(Entries taken from a collection)
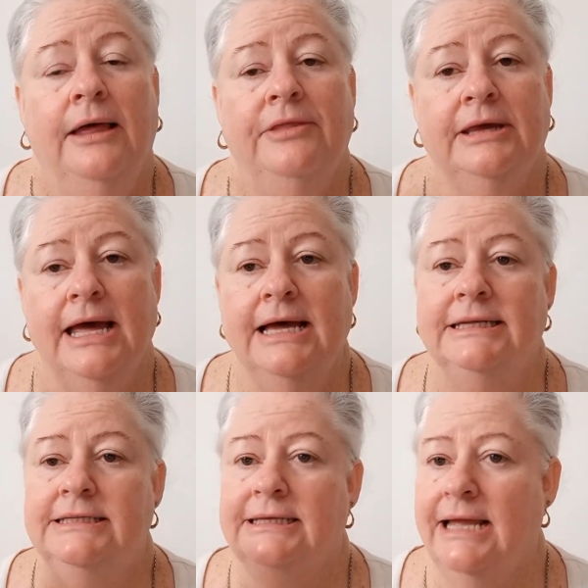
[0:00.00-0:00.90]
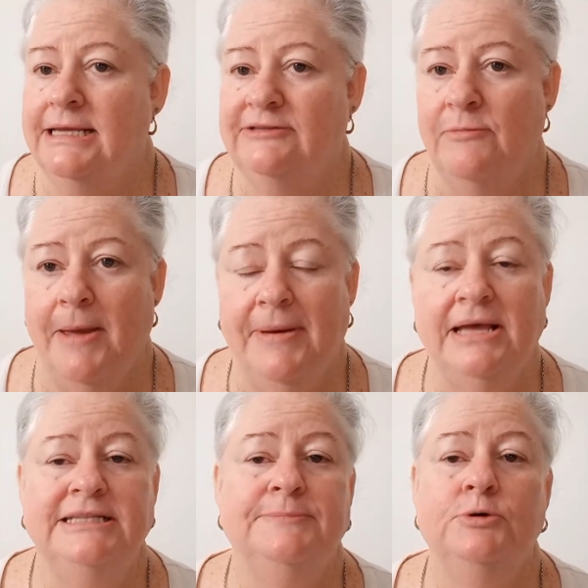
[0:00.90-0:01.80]
The guard asks for my
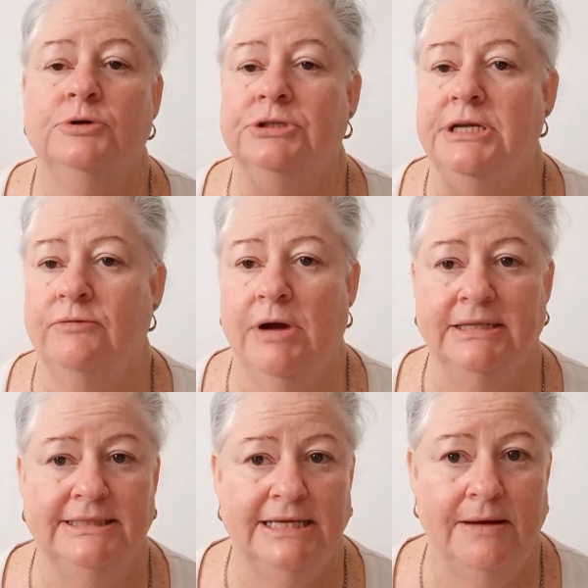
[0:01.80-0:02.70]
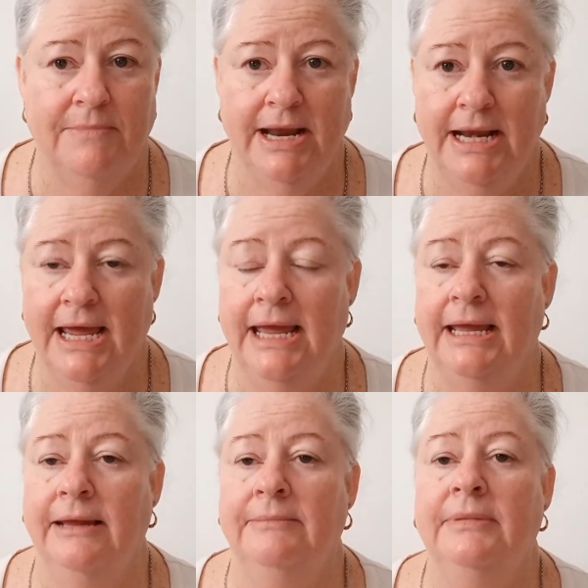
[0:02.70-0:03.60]
passport. He writes down my
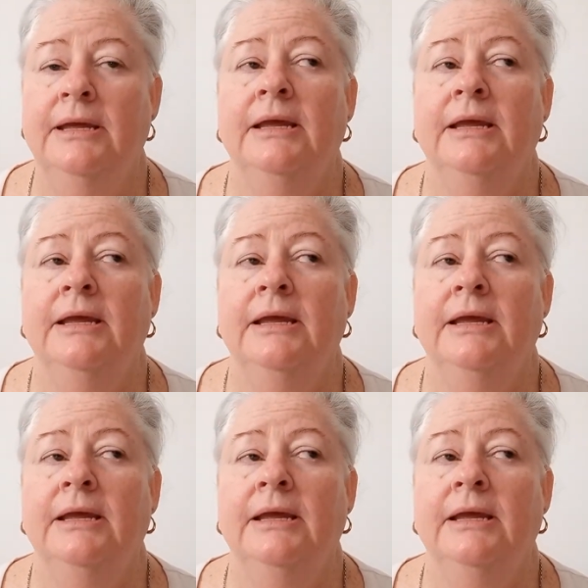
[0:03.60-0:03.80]
name.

• Your task: Generate a word-for-word copy of the preceding records, excluding all pictures.

• Answer to this problem:
[0:00.00-0:00.90]
[0:00.90-0:01.80]
The guard asks for my
[0:01.80-0:02.70]
[0:02.70-0:03.60]
passport. He writes down my
[0:03.60-0:03.80]
name.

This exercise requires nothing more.